"The farmers are not our enemy," the State Department's Richard Holbrooke declared in June, referring to Afghans who grow opium poppies. Since the U.S. government's official goal is to wipe out their livelihood, the farmers could be forgiven for misunderstanding. To reassure those who interpret ripping up their crops as a hostile act, Holbrooke said, "we're going to phase out eradication."
Acknowledging a truth that the Bush administration steadfastly refused to concede, Holbrooke, the special U.S. envoy to Afghanistan, told the Associated Press that "eradication is a waste of money." Although "it might destroy some acreage," he explained, "it didn't reduce the amount of money the Taliban got by one dollar." Indeed, "it just helped the Taliban" by driving farmers into the arms of the theocratic rebels.
Although Afghanistan's counternarcotics minister responded to Holbrooke's remarks by insisting that "our strategy's perfect," he may be the only person outside the Taliban who thinks so. Last year, according to the U.N. Office on Drugs and Crime (UNODC), Afghanistan produced 40 times as much opium as it did in 2001, the year of the U.S. invasion. It supplied 93 percent of the world's illicit opium, the export value of which was equivalent to one-third of the country's gross domestic product.

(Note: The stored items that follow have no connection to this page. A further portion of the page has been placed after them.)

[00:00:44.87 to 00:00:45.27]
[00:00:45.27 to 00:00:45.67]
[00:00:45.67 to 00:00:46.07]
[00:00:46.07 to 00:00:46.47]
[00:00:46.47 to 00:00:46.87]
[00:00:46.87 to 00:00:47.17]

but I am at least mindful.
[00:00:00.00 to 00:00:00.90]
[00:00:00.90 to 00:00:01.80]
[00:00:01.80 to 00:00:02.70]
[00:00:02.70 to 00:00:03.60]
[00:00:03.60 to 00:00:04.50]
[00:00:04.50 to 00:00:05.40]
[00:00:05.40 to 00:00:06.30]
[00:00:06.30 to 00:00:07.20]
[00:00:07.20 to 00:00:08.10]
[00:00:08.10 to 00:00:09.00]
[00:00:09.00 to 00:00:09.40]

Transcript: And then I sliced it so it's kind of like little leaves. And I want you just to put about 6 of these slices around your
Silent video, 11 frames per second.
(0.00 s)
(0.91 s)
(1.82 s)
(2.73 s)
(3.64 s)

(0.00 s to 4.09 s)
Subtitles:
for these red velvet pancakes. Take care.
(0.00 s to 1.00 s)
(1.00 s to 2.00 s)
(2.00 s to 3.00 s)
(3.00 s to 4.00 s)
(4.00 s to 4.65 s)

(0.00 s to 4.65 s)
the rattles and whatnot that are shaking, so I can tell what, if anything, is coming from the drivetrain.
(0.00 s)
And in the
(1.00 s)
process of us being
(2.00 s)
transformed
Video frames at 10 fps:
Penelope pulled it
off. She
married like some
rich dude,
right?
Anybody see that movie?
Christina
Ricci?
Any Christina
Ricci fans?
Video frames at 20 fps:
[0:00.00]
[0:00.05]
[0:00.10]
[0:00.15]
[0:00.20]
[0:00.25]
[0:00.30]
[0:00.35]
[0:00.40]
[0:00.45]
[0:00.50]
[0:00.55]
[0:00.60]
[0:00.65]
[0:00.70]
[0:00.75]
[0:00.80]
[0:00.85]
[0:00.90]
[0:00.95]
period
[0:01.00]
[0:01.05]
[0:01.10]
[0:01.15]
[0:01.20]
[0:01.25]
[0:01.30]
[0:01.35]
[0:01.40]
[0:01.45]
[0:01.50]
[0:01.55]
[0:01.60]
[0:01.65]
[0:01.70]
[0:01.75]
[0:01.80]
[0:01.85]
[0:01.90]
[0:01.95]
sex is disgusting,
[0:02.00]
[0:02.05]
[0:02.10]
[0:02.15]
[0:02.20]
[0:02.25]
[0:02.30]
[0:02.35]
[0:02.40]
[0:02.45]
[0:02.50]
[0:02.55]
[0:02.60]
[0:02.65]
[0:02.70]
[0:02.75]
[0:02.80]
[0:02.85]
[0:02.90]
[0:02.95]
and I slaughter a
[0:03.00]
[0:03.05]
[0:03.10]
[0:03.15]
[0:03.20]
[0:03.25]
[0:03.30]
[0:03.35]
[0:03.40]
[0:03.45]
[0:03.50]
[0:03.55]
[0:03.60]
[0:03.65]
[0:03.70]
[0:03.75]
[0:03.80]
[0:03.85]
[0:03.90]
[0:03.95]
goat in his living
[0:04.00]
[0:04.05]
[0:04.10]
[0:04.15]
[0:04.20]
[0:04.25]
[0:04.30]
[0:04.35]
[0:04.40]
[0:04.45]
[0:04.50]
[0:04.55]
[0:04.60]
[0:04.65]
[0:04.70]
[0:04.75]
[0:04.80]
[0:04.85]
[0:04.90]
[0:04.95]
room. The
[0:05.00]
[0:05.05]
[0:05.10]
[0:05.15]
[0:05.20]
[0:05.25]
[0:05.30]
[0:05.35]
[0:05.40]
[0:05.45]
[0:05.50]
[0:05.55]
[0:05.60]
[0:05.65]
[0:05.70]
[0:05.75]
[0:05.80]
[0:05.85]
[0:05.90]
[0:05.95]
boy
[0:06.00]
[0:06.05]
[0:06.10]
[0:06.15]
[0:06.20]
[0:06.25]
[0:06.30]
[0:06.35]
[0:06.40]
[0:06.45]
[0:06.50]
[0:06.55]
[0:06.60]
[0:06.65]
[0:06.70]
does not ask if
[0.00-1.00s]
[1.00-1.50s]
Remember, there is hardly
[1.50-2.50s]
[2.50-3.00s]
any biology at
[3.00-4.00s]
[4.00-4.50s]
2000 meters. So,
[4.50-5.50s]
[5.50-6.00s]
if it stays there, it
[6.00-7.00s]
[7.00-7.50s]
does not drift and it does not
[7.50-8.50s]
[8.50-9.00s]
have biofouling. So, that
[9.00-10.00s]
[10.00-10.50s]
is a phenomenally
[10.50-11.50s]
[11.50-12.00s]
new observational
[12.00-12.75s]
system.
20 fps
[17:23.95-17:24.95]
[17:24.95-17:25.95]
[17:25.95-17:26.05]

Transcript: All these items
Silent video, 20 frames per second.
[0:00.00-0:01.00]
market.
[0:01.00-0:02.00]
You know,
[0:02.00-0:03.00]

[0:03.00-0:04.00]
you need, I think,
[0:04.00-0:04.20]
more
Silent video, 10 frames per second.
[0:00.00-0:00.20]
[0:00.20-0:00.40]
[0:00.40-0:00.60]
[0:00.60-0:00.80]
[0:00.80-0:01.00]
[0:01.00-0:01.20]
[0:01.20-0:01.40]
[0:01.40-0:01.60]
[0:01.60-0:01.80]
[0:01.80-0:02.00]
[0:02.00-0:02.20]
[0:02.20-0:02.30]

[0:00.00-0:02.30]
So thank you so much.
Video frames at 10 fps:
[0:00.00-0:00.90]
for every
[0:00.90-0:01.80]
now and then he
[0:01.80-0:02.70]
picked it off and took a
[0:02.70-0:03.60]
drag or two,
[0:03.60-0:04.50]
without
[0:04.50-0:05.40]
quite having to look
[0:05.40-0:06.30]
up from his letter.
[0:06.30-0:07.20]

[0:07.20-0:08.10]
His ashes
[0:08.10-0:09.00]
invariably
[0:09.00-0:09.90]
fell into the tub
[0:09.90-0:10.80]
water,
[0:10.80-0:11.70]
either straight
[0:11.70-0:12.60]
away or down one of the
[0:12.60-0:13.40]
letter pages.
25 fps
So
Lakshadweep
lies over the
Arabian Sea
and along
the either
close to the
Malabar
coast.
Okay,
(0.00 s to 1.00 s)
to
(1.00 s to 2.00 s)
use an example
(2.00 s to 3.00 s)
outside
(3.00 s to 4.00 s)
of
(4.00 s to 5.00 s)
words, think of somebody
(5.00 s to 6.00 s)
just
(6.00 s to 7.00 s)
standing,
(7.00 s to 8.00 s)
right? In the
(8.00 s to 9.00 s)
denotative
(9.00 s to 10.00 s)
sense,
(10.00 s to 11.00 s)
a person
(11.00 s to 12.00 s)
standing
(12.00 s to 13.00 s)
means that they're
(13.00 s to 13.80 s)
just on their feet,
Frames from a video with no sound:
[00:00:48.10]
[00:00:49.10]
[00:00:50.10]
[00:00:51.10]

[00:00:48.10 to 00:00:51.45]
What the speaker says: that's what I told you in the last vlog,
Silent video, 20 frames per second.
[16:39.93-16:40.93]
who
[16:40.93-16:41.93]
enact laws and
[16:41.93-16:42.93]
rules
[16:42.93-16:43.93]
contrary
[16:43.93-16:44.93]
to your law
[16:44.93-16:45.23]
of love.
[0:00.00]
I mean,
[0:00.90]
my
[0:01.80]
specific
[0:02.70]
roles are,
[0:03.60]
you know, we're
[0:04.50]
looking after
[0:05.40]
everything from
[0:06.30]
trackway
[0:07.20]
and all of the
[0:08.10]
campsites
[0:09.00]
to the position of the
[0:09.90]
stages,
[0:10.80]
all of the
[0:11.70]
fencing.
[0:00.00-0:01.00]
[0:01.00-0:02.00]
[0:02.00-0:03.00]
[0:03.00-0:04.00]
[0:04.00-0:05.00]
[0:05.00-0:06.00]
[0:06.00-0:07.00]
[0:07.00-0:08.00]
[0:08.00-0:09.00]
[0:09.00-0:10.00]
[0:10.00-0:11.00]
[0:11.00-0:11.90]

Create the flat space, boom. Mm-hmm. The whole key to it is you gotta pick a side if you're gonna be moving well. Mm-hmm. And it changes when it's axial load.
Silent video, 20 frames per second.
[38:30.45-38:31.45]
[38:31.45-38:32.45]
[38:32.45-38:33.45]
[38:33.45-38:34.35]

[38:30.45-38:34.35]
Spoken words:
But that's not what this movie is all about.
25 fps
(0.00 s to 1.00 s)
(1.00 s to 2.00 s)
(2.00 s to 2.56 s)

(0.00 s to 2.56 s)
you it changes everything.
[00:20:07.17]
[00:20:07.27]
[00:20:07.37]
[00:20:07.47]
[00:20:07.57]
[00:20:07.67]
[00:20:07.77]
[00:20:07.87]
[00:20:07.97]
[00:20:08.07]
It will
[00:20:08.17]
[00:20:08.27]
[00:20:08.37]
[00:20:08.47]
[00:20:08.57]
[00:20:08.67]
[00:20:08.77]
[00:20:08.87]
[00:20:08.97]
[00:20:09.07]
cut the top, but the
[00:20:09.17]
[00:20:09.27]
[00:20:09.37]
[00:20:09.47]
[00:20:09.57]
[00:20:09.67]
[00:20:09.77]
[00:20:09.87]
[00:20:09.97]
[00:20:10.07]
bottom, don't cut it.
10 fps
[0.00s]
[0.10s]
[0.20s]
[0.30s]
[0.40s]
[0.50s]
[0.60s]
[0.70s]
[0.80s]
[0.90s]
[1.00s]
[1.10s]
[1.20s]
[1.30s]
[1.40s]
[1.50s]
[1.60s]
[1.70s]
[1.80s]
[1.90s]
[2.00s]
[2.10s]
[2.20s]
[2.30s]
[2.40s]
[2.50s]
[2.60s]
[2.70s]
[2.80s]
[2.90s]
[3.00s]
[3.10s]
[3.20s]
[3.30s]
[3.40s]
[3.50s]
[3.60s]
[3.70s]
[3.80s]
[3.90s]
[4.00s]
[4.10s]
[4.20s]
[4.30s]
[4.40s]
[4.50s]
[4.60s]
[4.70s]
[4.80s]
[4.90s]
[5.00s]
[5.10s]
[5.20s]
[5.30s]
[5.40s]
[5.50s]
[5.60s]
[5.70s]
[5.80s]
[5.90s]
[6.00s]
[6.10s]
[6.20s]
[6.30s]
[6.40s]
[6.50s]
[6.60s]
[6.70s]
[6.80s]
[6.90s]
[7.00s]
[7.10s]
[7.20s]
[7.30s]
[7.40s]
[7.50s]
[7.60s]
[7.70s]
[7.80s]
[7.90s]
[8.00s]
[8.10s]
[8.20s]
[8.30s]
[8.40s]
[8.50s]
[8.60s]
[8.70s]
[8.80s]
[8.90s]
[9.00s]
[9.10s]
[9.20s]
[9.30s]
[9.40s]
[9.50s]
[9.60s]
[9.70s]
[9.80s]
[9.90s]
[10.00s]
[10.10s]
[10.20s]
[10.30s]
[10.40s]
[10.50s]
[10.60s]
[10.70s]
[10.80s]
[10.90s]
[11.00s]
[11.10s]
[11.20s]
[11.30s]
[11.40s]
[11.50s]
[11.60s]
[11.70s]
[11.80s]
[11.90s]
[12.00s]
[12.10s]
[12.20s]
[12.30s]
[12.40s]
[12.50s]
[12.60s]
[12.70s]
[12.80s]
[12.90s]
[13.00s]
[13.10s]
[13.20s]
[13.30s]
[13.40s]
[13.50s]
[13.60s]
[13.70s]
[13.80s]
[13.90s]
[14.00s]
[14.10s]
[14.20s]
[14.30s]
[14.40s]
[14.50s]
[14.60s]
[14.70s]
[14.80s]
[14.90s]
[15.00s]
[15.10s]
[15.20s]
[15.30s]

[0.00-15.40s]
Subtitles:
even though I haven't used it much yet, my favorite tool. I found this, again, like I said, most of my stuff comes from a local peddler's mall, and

Instead of seeking to wipe out poppy cultivation, the Obama administration plans to focus its anti-drug activities in Afghanistan on laboratories and traffickers. Although that approach may alienate fewer farmers, it is not likely to have a noticeable impact on heroin consumption. The UNODC reports that between 1998 and 2007—the U.N.'s official "Decade Against Drug Abuse"—estimated illegal production of opium more than doubled worldwide, while the average U.S. retail price for a gram of heroin, adjusted for purity and inflation, fell from $597 to $364.